Exercise brief:
Here is a listing. Write it all out again exactly, but not its pictures.

Data for the task:
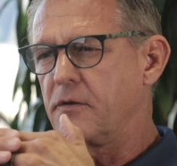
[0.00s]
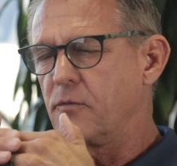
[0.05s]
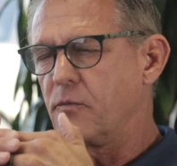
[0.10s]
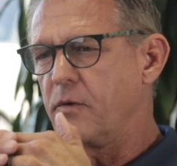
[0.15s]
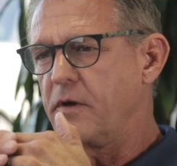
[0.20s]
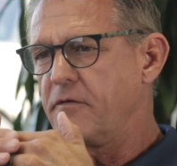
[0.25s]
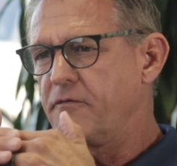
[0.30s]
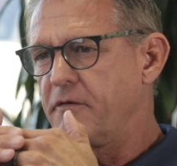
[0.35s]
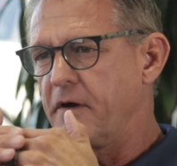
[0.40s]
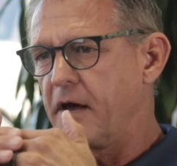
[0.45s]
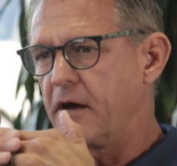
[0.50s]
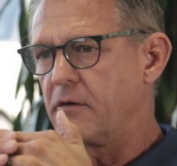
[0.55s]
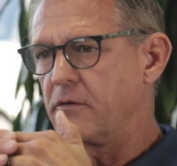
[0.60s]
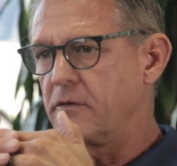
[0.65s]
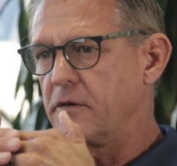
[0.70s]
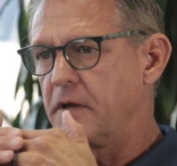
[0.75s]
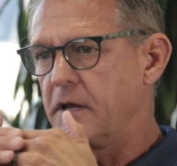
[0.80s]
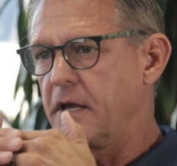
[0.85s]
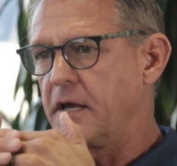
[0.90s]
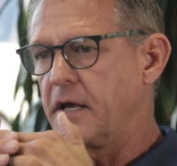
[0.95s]
that we
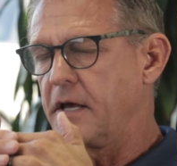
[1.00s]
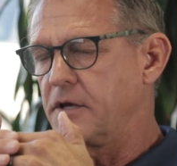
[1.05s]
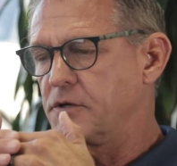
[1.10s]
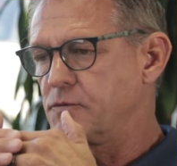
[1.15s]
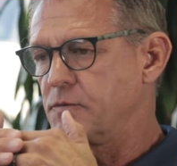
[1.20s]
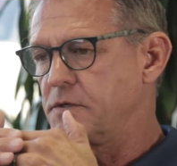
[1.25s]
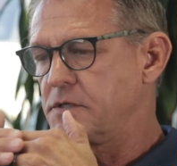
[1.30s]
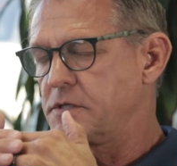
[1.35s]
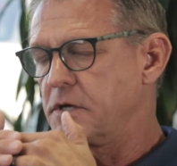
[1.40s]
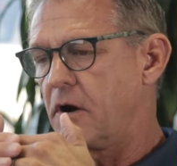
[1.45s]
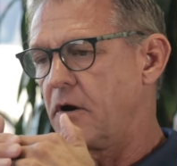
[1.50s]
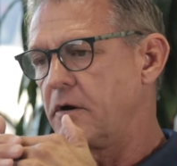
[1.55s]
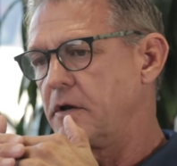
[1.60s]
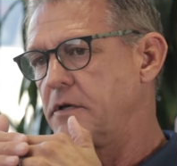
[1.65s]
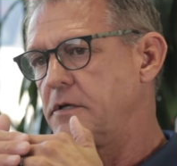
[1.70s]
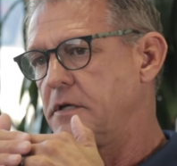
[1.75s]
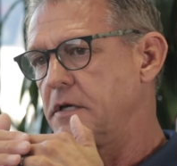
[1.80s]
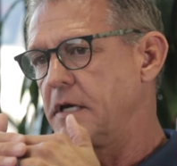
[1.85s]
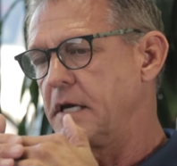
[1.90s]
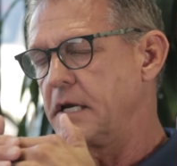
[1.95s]
found as we
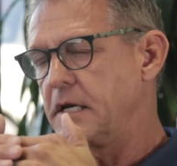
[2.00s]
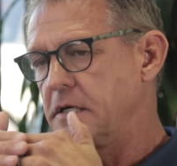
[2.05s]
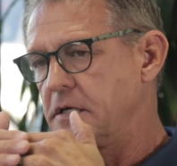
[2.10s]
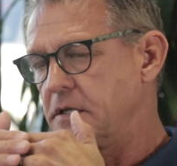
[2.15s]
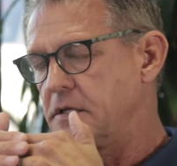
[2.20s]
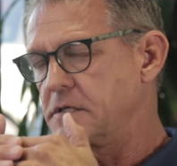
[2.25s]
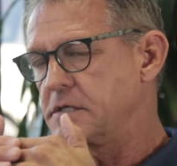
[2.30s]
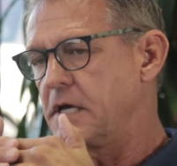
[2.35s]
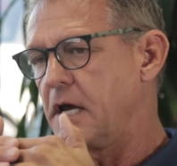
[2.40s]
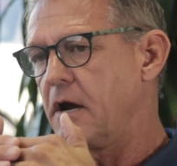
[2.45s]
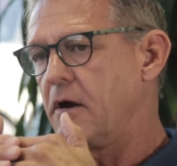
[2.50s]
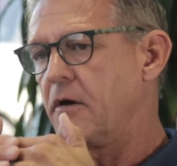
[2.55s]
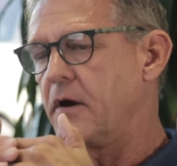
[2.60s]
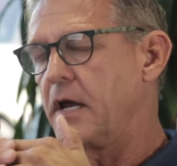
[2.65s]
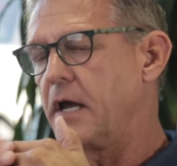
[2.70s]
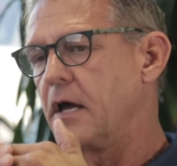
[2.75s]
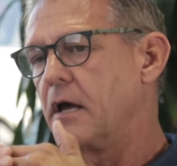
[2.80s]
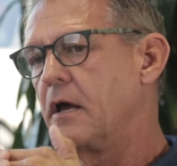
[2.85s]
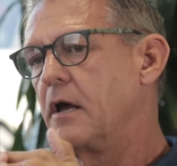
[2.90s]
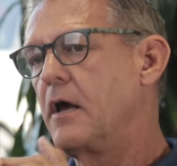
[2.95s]
started to get into this
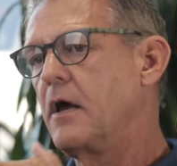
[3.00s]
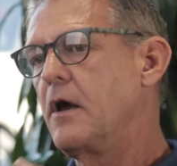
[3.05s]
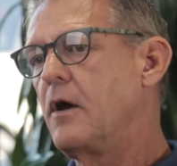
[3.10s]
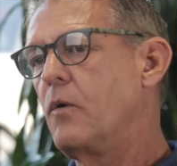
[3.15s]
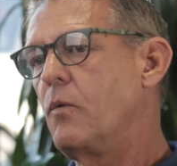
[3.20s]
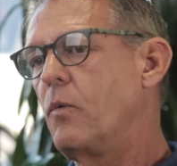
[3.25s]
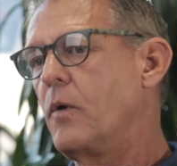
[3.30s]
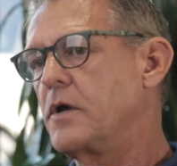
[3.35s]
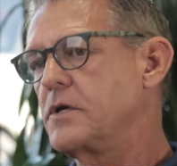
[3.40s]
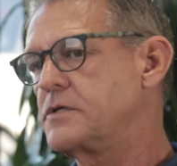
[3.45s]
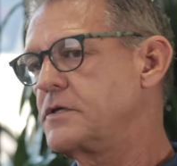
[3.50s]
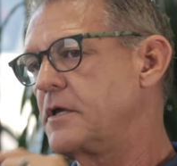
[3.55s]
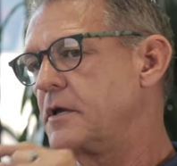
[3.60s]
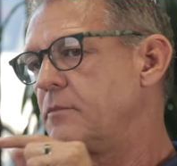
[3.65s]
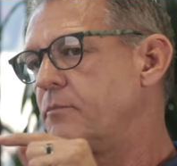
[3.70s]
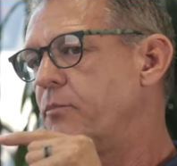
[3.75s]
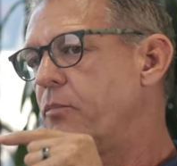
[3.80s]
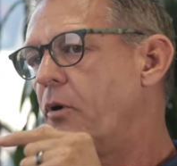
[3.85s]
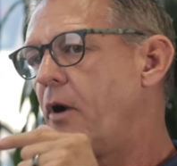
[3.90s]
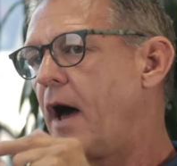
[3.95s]
area was
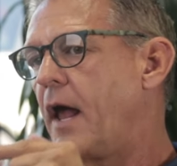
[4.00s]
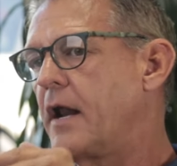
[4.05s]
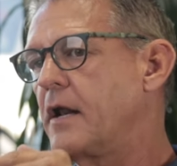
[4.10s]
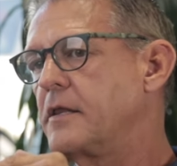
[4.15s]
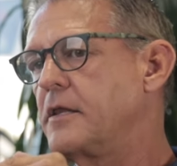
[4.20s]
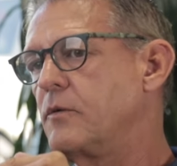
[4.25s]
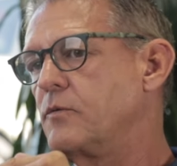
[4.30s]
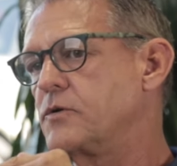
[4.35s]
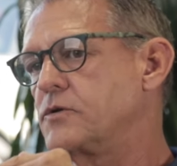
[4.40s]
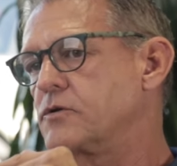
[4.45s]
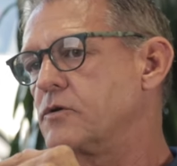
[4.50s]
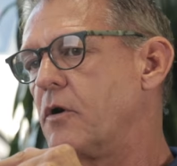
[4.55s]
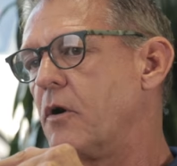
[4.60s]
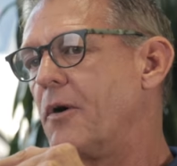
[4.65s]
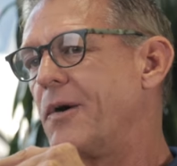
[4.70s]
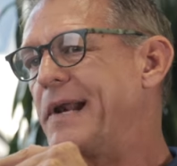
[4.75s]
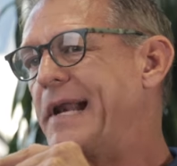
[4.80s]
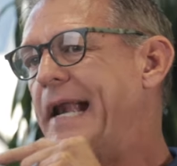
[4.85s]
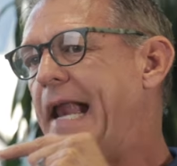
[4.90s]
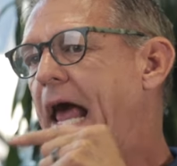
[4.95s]
that product that was
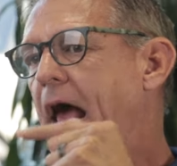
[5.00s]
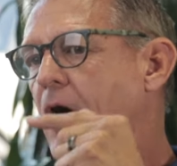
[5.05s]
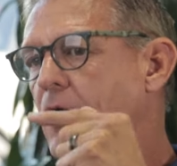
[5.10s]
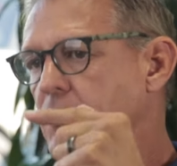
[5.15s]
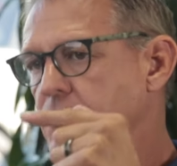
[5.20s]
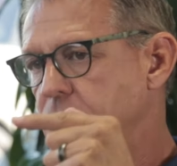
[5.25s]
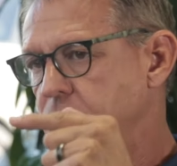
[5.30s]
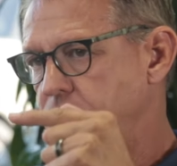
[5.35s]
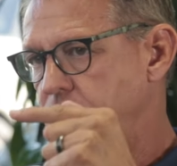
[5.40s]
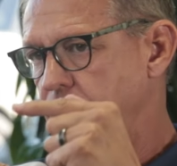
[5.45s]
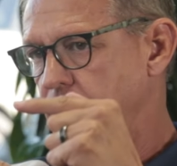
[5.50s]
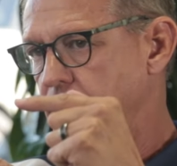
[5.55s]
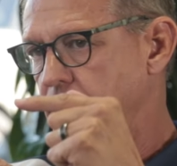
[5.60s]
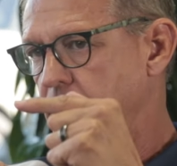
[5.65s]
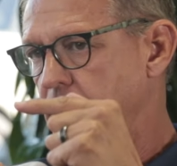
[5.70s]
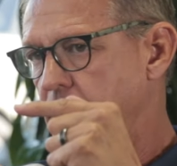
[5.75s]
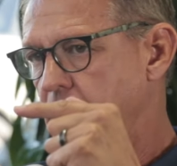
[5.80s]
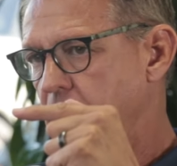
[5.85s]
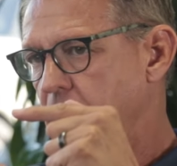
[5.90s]
grown at altitude,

Exercise response:
[0.00s]
[0.05s]
[0.10s]
[0.15s]
[0.20s]
[0.25s]
[0.30s]
[0.35s]
[0.40s]
[0.45s]
[0.50s]
[0.55s]
[0.60s]
[0.65s]
[0.70s]
[0.75s]
[0.80s]
[0.85s]
[0.90s]
[0.95s]
that we
[1.00s]
[1.05s]
[1.10s]
[1.15s]
[1.20s]
[1.25s]
[1.30s]
[1.35s]
[1.40s]
[1.45s]
[1.50s]
[1.55s]
[1.60s]
[1.65s]
[1.70s]
[1.75s]
[1.80s]
[1.85s]
[1.90s]
[1.95s]
found as we
[2.00s]
[2.05s]
[2.10s]
[2.15s]
[2.20s]
[2.25s]
[2.30s]
[2.35s]
[2.40s]
[2.45s]
[2.50s]
[2.55s]
[2.60s]
[2.65s]
[2.70s]
[2.75s]
[2.80s]
[2.85s]
[2.90s]
[2.95s]
started to get into this
[3.00s]
[3.05s]
[3.10s]
[3.15s]
[3.20s]
[3.25s]
[3.30s]
[3.35s]
[3.40s]
[3.45s]
[3.50s]
[3.55s]
[3.60s]
[3.65s]
[3.70s]
[3.75s]
[3.80s]
[3.85s]
[3.90s]
[3.95s]
area was
[4.00s]
[4.05s]
[4.10s]
[4.15s]
[4.20s]
[4.25s]
[4.30s]
[4.35s]
[4.40s]
[4.45s]
[4.50s]
[4.55s]
[4.60s]
[4.65s]
[4.70s]
[4.75s]
[4.80s]
[4.85s]
[4.90s]
[4.95s]
that product that was
[5.00s]
[5.05s]
[5.10s]
[5.15s]
[5.20s]
[5.25s]
[5.30s]
[5.35s]
[5.40s]
[5.45s]
[5.50s]
[5.55s]
[5.60s]
[5.65s]
[5.70s]
[5.75s]
[5.80s]
[5.85s]
[5.90s]
grown at altitude,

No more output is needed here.